The rousing success of the Barnett Shale play in North Texas has many companies looking for similar-style plays in their own backyards.

Houston-based Southwestern Energy Co. believes that it might have found a look-alike in the Fayetteville Shale in its historical operating area on the Arkansas side of the Arkoma Basin. This summer, the company unveiled its Desoto project in the shale.
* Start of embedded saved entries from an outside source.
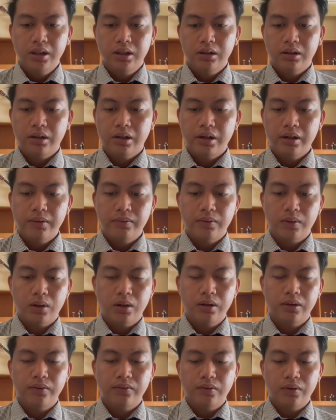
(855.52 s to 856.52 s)

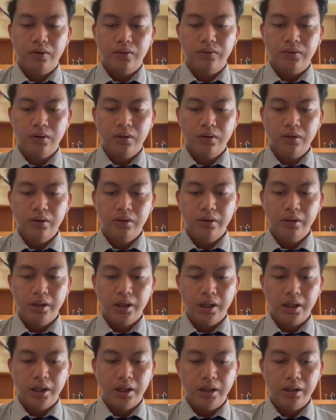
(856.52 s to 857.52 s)
3.44,
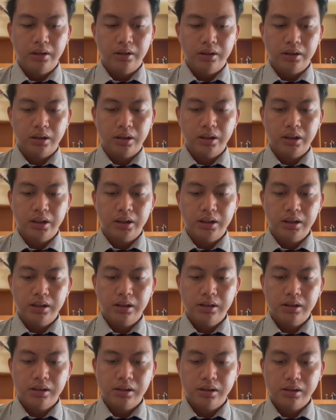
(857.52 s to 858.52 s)
and the critical
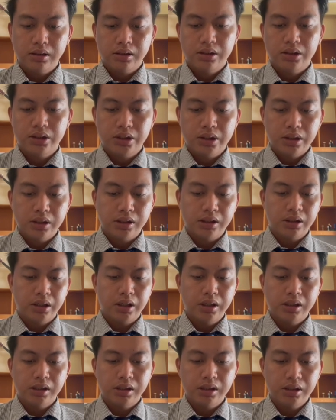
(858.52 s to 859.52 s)
shear
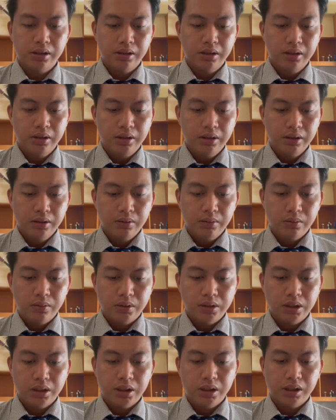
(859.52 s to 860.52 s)
stress,
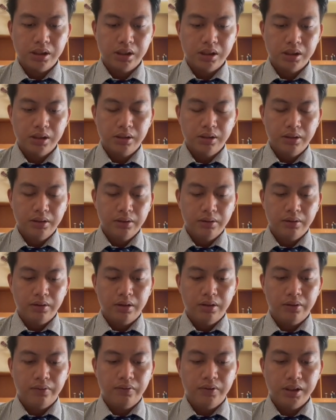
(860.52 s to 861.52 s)
which is
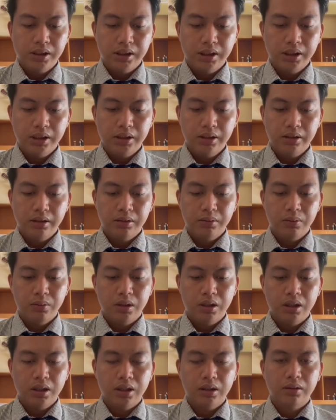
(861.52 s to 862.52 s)
the VC, we
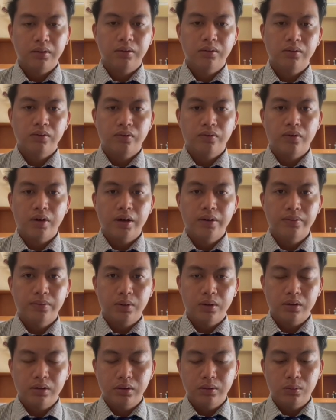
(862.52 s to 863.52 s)
got
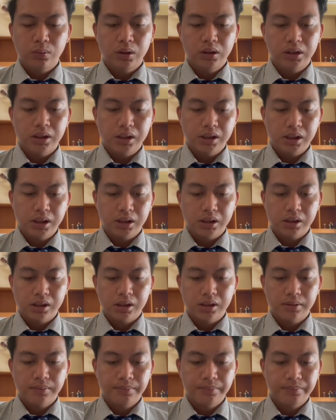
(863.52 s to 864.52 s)
5.26.
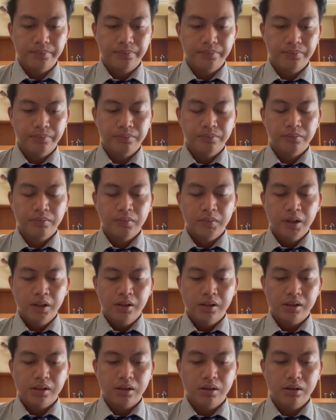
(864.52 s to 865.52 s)

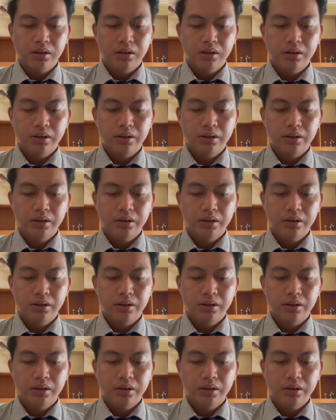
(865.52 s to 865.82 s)
So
The Fayetteville, found at depths from 1,500 to 6,500 feet, is a black, organic-rich Mississippian-aged shale that is geologically equivalent to Oklahoma's Caney Shale and North Texas' Barnett. The firm keyed on the shale interval after it noticed that completions in the overlying Wedington Sandstone sometimes produced greater volumes of gas than would be expected from its reservoir properties. The likely source of the pumped-up production was pinpointed as the Fayetteville Shale, and Southwestern began to consider it as a stand-alone objective.

During a couple years of intensive geological study, the company concluded that the Fayetteville compared favorably to the Barnett and other producing shale reservoirs. The Arkansas rocks have total organic contents ranging from 4% to 9.5%; thermal maturity values from 1.5 to 4 Ro (vitrinite reflectance); and gas contents between 60 and 220 standard cubic feet per ton. The Fayetteville does not achieve the thickness of the Barnett, although it is generally shallower and may be less expensive to develop. The North Texas shale is generally 200 to 500 feet thick, while the Fayetteville ranges from 50 to 325 feet.
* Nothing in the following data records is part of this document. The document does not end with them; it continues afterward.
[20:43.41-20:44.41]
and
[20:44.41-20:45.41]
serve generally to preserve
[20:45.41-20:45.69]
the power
"We've recently begun to test our concept, and our results to date are encouraging," said Harold Korell, chairman, president and chief executive in a recent teleconference.

As of late September, Southwestern bumped its planned 2004 investment to $28.2 million in the Fayetteville, from $19.5 million. Since 2003, it has accumulated 500,000 net undeveloped acres in the promising play, in addition to the 125,000 net developed acres that it controls in the conventional fairway area. On average, its land costs are $40 per acre, its lease term is more than nine years, and its royalties are 12.5%.

The company expects to drill 23 Fayetteville wells by year-end. To date, it has drilled tests in four pilot areas in Franklin, Conway, Faulkner and Van Buren counties, Arkansas. Its first wells cost between $500,000 and $700,000 apiece, including testing, coring and special logging expenses.

The Conway, Faulkner and Van Buren counties wells represent significant leaps from established production. Southwestern began its completion attempts in the pilot wells using nitrogen foam fracs, and the wells completed with nitrogen treatments have initially produced between 150,000 and 700,000 cubic feet of dry gas per day. It uses a consistent completion technique, to better isolate the factors affecting well performance. The company is also testing the efficacy of larger volume slick-water fracs, the type of treatment commonly used in the Barnett Shale. In addition, it plans to attempt horizontal wells, another technique that has been very successful in the Barnett.

The Fayetteville is already producing 125,000 to 160,000 cubic feet of gas per day in two wells in the fairway, where the shale section is relatively thin, the company says. And, Southwestern has begun selling gas from Fayetteville wells in the undeveloped area east of the fairway, at rates of 250,000 to 450,000 cubic feet per day.

"While we are encouraged by the results to date, we recognize that the results are still preliminary and that we have a significant amount of data yet to collect in order to confirm the extent and the economic viability of the...play," said Richard Lane, executive vice president, exploration and production.

In October, Southwestern received new field rules from the Arkansas Oil & Gas Commission for its Conway County discovery, Griffin Mountain Field. The initial test in the five-well field was the #1-9 Thomas, a 3,610-foot well completed with an initial flowing potential of 532,000 cubic feet of gas per day from eight fracture-stimulated zones in the Fayetteville between 2,750 and 3,036 feet, reported IHS Energy.

In its application, the company said a vertical well would likely drain an area of 30 acres or less; estimated gas-in-place was 58- to 65 billion cubic feet per square mile; and estimated ultimate recovery is 580- to 600 million cubic feet per well.